• Activity:
From the entries below, retype only the lines from the one with "[00:00:10.40]" through the one with "[00:00:11.20]", exactly as written.

• Data listing:
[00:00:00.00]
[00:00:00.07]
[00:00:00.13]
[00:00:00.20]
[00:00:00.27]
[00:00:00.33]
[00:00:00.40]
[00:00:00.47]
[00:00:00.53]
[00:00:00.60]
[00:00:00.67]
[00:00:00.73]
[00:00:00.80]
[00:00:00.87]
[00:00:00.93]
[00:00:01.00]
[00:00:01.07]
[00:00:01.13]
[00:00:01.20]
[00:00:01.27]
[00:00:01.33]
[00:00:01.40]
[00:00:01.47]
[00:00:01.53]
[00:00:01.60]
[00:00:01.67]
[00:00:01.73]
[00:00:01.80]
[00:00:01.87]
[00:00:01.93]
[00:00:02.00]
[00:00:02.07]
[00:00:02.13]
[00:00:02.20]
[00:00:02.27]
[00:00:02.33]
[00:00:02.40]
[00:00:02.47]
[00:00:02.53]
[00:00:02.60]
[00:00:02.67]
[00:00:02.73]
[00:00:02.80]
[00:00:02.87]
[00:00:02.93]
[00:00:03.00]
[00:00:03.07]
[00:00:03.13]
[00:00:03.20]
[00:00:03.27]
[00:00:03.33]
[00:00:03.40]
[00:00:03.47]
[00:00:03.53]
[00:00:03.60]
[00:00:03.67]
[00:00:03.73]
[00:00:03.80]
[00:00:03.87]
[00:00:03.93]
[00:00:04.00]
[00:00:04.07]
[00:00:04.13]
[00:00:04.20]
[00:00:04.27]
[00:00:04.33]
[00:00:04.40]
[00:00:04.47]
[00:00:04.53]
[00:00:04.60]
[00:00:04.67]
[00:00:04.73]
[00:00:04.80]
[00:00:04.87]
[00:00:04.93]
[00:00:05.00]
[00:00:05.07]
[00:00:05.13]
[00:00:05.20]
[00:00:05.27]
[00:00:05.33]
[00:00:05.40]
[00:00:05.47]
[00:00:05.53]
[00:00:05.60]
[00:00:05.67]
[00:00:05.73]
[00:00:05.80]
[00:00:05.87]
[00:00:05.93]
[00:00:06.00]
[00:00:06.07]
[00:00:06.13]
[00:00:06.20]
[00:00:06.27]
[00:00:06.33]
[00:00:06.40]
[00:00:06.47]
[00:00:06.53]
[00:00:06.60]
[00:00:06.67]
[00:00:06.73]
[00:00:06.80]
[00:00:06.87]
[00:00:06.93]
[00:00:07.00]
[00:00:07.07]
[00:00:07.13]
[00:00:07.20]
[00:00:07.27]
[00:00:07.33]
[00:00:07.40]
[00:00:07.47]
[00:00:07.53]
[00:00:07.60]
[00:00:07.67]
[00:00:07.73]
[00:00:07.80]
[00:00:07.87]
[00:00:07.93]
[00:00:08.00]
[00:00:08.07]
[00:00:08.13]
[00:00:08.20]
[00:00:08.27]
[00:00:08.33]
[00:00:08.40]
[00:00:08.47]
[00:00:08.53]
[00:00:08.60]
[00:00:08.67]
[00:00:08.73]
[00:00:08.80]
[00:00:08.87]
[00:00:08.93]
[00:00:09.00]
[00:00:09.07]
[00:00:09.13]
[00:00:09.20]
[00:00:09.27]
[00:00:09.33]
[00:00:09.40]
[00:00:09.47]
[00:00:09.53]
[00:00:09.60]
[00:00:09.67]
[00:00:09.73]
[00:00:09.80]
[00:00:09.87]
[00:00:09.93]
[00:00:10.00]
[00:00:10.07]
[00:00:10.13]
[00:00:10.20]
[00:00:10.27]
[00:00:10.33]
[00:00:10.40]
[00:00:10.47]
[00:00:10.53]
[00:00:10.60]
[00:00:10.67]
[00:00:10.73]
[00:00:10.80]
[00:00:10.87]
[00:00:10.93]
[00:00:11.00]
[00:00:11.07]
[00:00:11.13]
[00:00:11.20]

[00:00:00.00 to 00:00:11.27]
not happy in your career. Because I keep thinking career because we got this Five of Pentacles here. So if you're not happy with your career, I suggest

• Exercise output:
[00:00:10.40]
[00:00:10.47]
[00:00:10.53]
[00:00:10.60]
[00:00:10.67]
[00:00:10.73]
[00:00:10.80]
[00:00:10.87]
[00:00:10.93]
[00:00:11.00]
[00:00:11.07]
[00:00:11.13]
[00:00:11.20]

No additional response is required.